22 Aralık 2024
Türbeler

HUBYAR SULTAN ve HUBYAR KÖYÜ – ALMUS / TOKAT

KAYNAK: HUBYAR OCAĞI

Hubyar Ocağı adını Kurucusu olan, Hubyar Sultan Dede’den almıştır. Hubyar Sultan’ın 16,yy da yaşadığı ve Celali isyanları dönemlerinde bugün türbesinin de bulunduğu Tokat-Almus-Hubyar köyüne geldiği bilinmektedir.

Hubyar Ocağı 1500 lü yıllarda kurulmasına karşılık oldukça kalabalık bir kitleye sahiptir. Bu Ocağın kuruluşu ve geçirdiği evreler ile ilgili evrak ve dökümanlar tarafımdan toplanmakta ve derlenmektedir. Bunların sonuçlanmasıyla birlikte bu belgeler bilim çevrelerinin incelemesine sunulacaktır.

Yörede anlatılan rivayetlerde ise, Hubyar Sultan’ın Horasan pirlerinden olduğu ve Hacı Bektaş Veli ile Anadolu’ya geldiği, ilk önce Antalya civarlarında konakladığı daha sonra ise Tokat Erkilet köyüne yerleştiği yönündedir.

Hubyar Dedelerinin diğer bir anlatımı ise Hubyar Sultan’ ın Hoca Ahmet Yesevi olduğu yönündedir. Tabi buradaki anlatım gerçeği yansıtmasa ise de bu söylemin Hubyarlılar tarafından Hubyar Sultan ile Hoca Ahmet Yesevi arasında bir bağın kurulması gerçeğidir.

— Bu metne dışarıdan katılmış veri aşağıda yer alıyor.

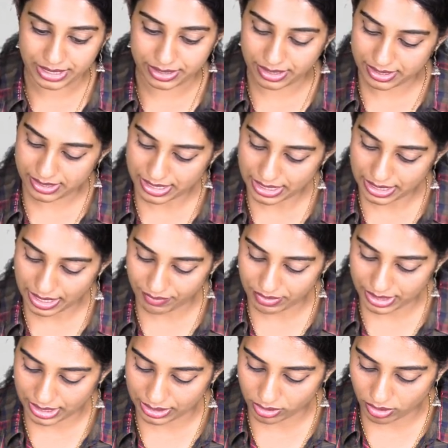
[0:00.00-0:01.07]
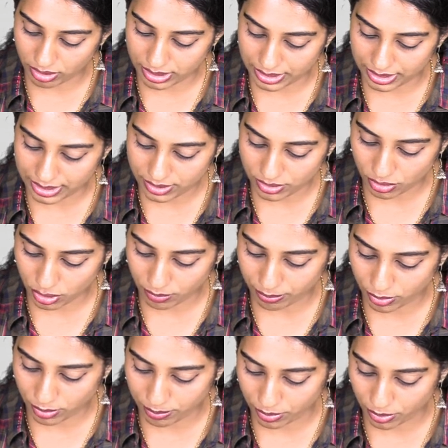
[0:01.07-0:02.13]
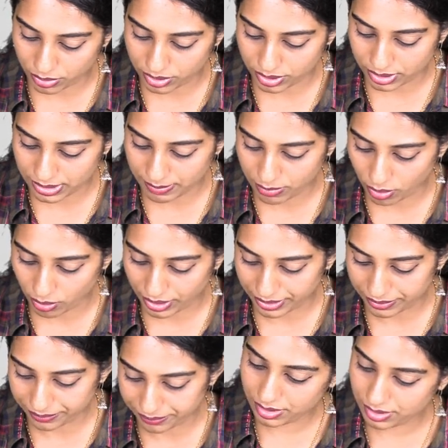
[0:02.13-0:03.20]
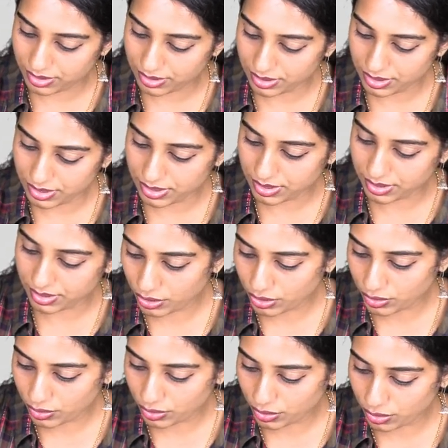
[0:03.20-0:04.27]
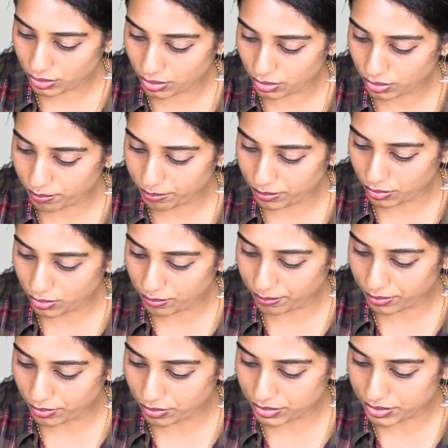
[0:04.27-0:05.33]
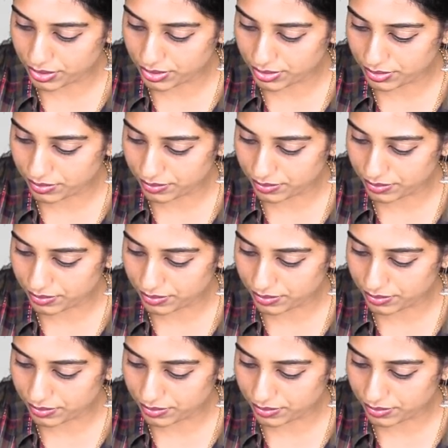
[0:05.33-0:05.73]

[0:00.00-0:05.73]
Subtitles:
This area we can call it as tropopause, the border. This is tropopause.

Celali isyanlarını bastırmak için yapılan katliamlar ve bu katliamlardan kaçan Kızılbaş Alevilerin Anadolu da bulunan yüksek dağların eteklerine sığındıkları herkesin malumudur. İşte Hubyar da bu dönemde yani Celali isyanları sonrasında Tokat – Sivas yöresinin en yüksek dağı olan Tekeli dağı eteklerine Ailesiyle beraber çıkmış ve orada yaşayarak orada hakka yürümüştür.

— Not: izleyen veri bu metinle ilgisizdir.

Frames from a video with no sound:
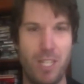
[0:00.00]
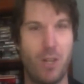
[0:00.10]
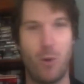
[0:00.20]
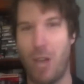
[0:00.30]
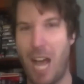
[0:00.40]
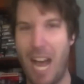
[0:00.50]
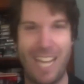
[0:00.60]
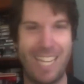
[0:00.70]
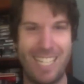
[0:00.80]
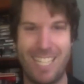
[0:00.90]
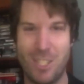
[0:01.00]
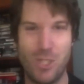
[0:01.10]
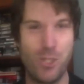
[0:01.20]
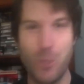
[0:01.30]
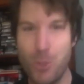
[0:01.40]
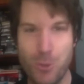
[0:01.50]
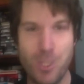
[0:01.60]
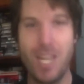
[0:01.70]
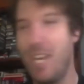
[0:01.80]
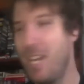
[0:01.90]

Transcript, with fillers: you know, guy in a suit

hubyar_dede_belge.gif (6813 bytes)Türbesi Adını taşıyan Tokat- Almus – Hubyar köyündedir. Hubyar Dervişin Köyündeki türbesine her yıl on binlerce insan gelmekte ziyaretlerini yapıp kurbanlarını keserek lokmalarını yemektedirler. Hubyar Dedelerinin hayırlı dualarını alarak ziyaretlerini sona erdirmektedirler.

Hubyar Derviş ve torunlarının Osmanlının çeşitli dönemlerinde Tekkenin şeyhi unvanıyla ferman aldıkları bilinmektedir. Bu fermanlarda Tekkenin gelip geçenlere yiyecek vermesi ve bölgenin sükunetini koruması şartı ile verilmiştir. Bu fermanlarda Hubyarlılara birçok ayrıcalıklar tanınmış, bu sayede yüzyıllarca Hubyarlılar Askerlik yapmamışlar, Vergi vermemişler, birtakım imtiyazlardan yararlanmışlardır.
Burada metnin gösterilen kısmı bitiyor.